シェイクスピアの劇における登場人物の描写にも、ホールの影響が色濃く表れています。たとえば、ホールはヨーク公リチャードを、野心家で抜け目がなく、最終的に悲劇的な運命をたどる人物として描写しており、これはシェイクスピアの劇におけるヨーク公の描写と一致しています。同様に、ホールはマーガレット・オブ・アンジューを、夫ヘンリー六世に代わって行動を起こす、意志が強く容赦のない人物として描いており、シェイクスピアの劇でも、彼女はまさにそのように描かれています。シェイクスピアは、登場人物の外見、性格、動機に関するホールの洞察を取り入れ、劇中で説得力のある複雑な人物像を創り上げています。

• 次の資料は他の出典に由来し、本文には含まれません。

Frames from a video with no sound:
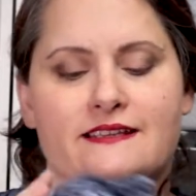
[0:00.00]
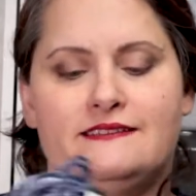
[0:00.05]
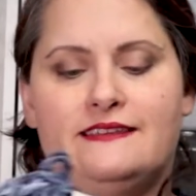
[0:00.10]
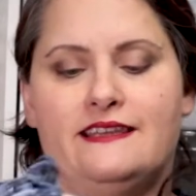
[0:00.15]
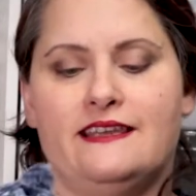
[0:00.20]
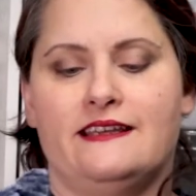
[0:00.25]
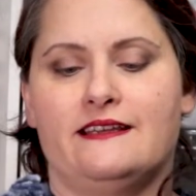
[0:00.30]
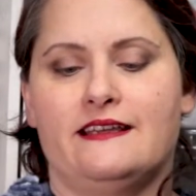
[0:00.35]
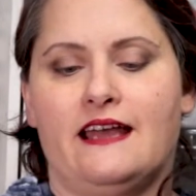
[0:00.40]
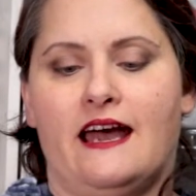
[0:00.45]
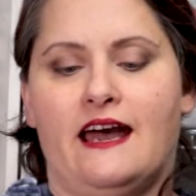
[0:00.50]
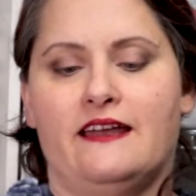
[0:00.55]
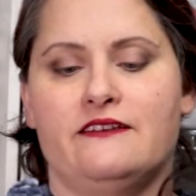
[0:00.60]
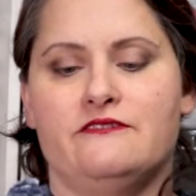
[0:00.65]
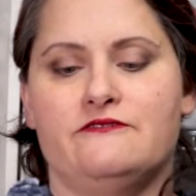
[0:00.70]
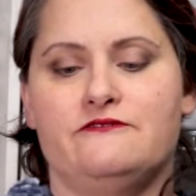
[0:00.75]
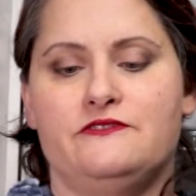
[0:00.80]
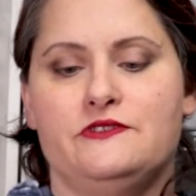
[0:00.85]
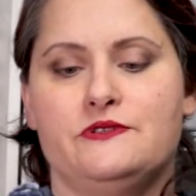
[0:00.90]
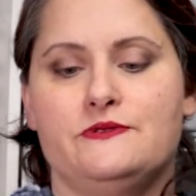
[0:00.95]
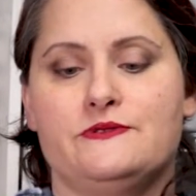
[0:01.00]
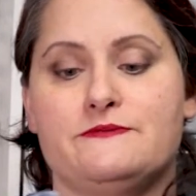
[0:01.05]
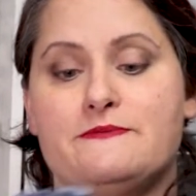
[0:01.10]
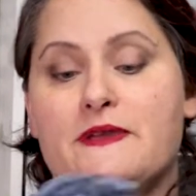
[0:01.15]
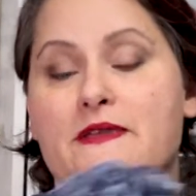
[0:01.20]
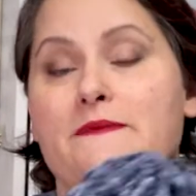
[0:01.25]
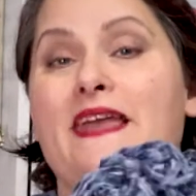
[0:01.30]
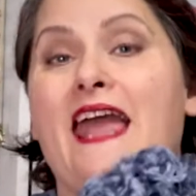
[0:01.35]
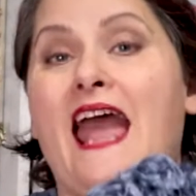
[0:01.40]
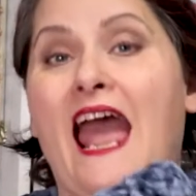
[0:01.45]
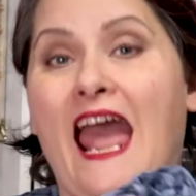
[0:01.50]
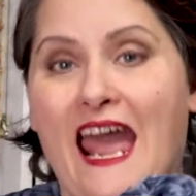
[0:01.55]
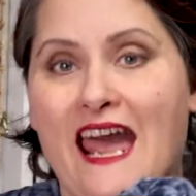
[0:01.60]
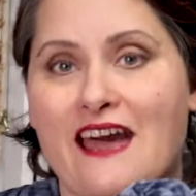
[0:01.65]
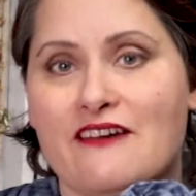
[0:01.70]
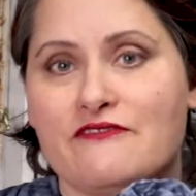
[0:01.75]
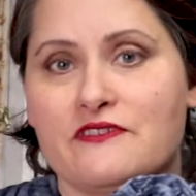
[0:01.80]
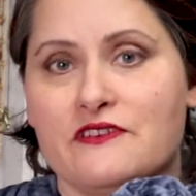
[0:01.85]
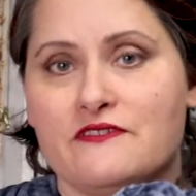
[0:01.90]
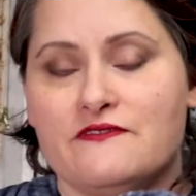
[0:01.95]
That I've used maybe
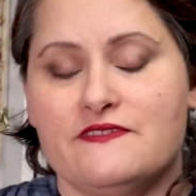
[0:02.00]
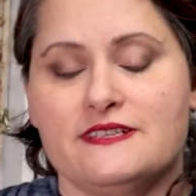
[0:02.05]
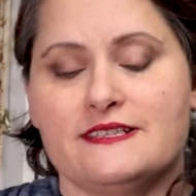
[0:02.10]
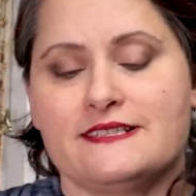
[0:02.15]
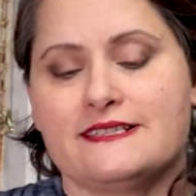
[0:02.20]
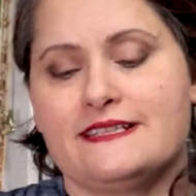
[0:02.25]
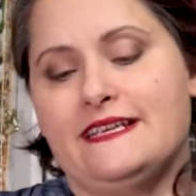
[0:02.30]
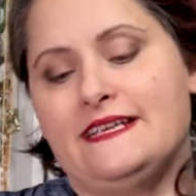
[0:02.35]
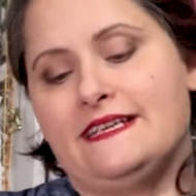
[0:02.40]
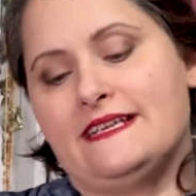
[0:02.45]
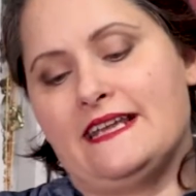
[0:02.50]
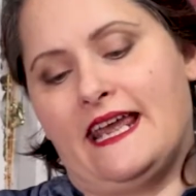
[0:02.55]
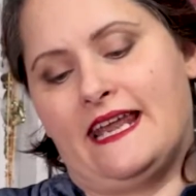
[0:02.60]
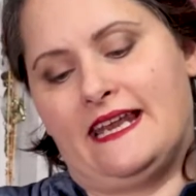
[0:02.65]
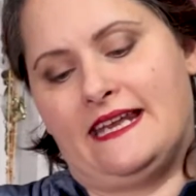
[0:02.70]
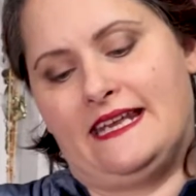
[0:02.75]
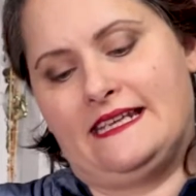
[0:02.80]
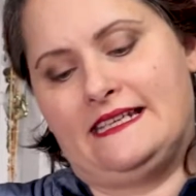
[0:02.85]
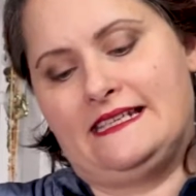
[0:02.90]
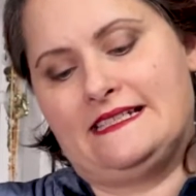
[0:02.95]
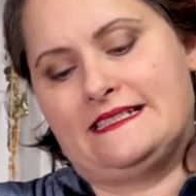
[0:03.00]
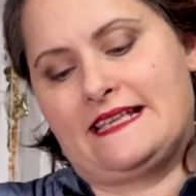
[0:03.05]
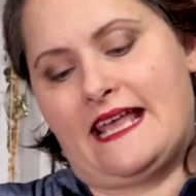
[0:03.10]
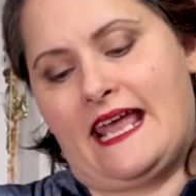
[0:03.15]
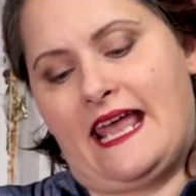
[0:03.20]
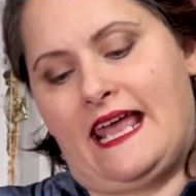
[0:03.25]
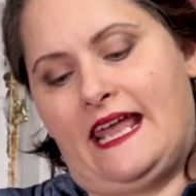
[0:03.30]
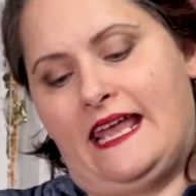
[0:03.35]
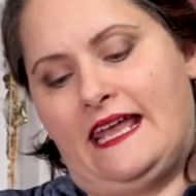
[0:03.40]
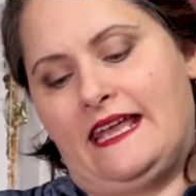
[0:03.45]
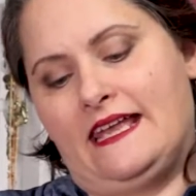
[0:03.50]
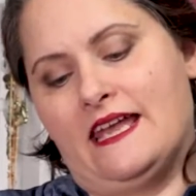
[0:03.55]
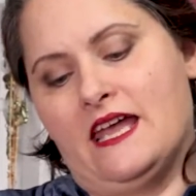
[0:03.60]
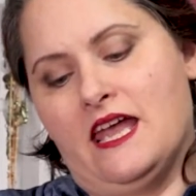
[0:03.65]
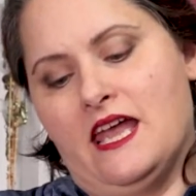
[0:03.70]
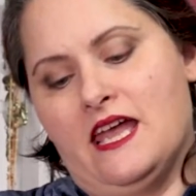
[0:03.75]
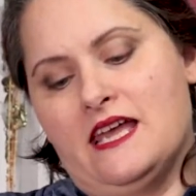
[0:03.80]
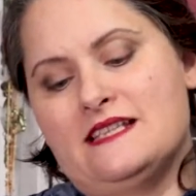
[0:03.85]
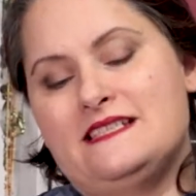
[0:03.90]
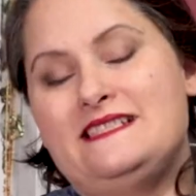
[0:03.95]
half of this skein and it is a
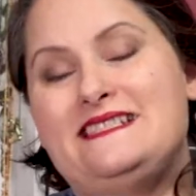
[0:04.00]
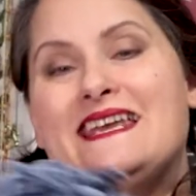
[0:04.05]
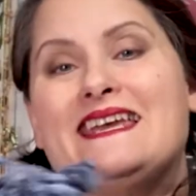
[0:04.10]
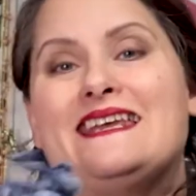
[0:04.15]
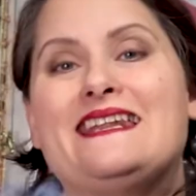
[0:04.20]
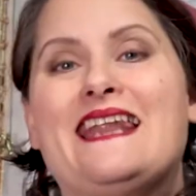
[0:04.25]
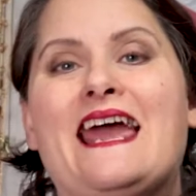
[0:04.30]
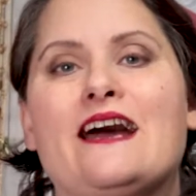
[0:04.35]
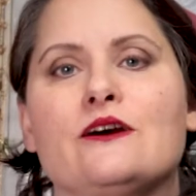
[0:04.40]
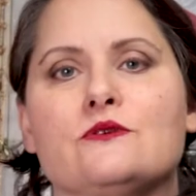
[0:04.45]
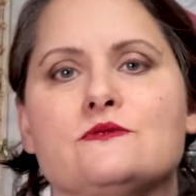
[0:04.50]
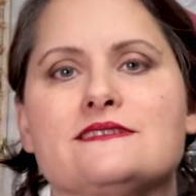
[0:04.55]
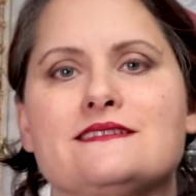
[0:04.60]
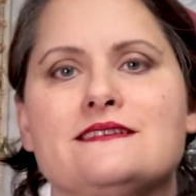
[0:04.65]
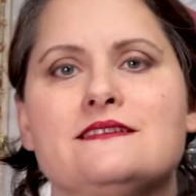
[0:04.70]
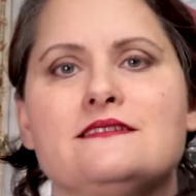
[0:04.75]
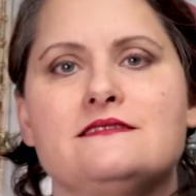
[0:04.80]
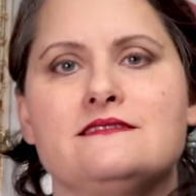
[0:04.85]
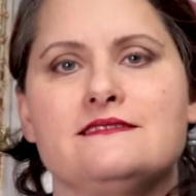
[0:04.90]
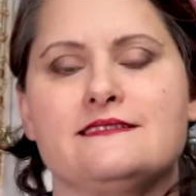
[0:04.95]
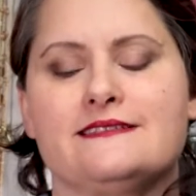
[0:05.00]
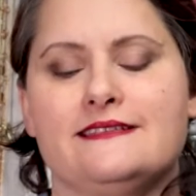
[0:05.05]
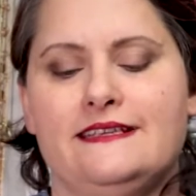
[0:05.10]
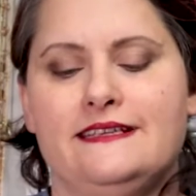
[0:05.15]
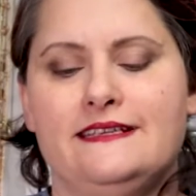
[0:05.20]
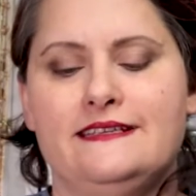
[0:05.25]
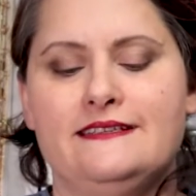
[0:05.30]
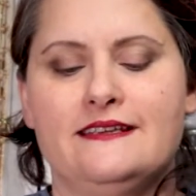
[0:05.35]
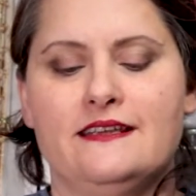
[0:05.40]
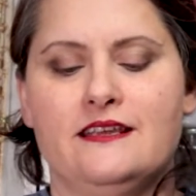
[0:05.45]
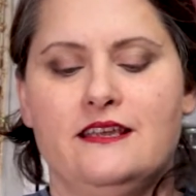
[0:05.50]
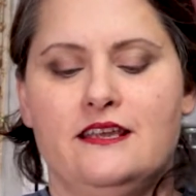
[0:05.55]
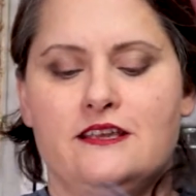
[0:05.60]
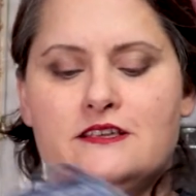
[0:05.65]
10 ounce skein.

ホールの影響は、劇のテーマにも及びます。特に、運命の無常、権力のために堕落すること、戦争の破壊的な性質など、ホールの年代記に共通するテーマは、『ヘンリー六世 第三部』でも顕著に見られます。たとえば、王位を奪われたヘンリー六世の運命は、権力の不安定さと人間の野心の破壊的な性質を如実に物語っています。このテーマは、ホールの歴史記述全体に共通しており、薔薇戦争を、権力と野心を追い求めるあまり、国全体を混乱と流血に陥れた悲劇的な争いとして描いています。

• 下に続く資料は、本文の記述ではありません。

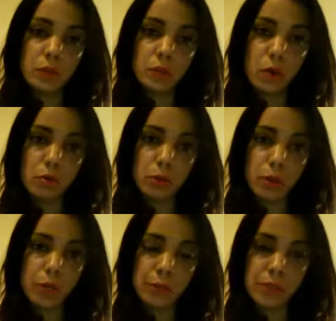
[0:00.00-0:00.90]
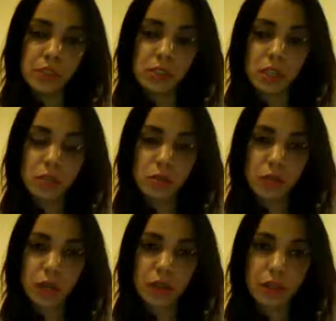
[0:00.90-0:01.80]
lower realms. That's what I
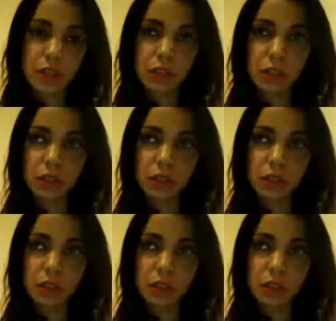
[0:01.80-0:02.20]
think.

シェイクスピアは、登場人物のセリフにも、ホールの作品から直接借りた箇所があります。たとえば、劇中でヨーク公が自分の主張を表明する際に述べる有名なセリフ「The crown is at my feet」(王冠は我が足元にある)は、ほぼそのままホールの年代記から引用されています。セリフの言い回しまでそのまま取り入れることで、シェイクスピアは歴史的事実に忠実であることを示すと同時に、劇に信憑性を持たせています。

全体的に見て、エドワード・ホールの『The Union of the Two Noble and Illustrious Families of Lancaster and York』は、ウィリアム・シェイクスピアの『ヘンリー六世 第三部』に多大な影響を与えた作品といえます。シェイクスピアは、ホールの歴史記述から、劇の筋立て、登場人物、テーマ、セリフに至るまで、様々な要素を借用しています。シェイクスピアは、ホールの包括的な年代記からインスピレーションを得ながら、歴史的事実を劇的な構成に仕立て直し、観客を15世紀の薔薇戦争に引き込み、権力、野心、暴力という普遍的なテーマについて考えさせられる作品を生み出したのです。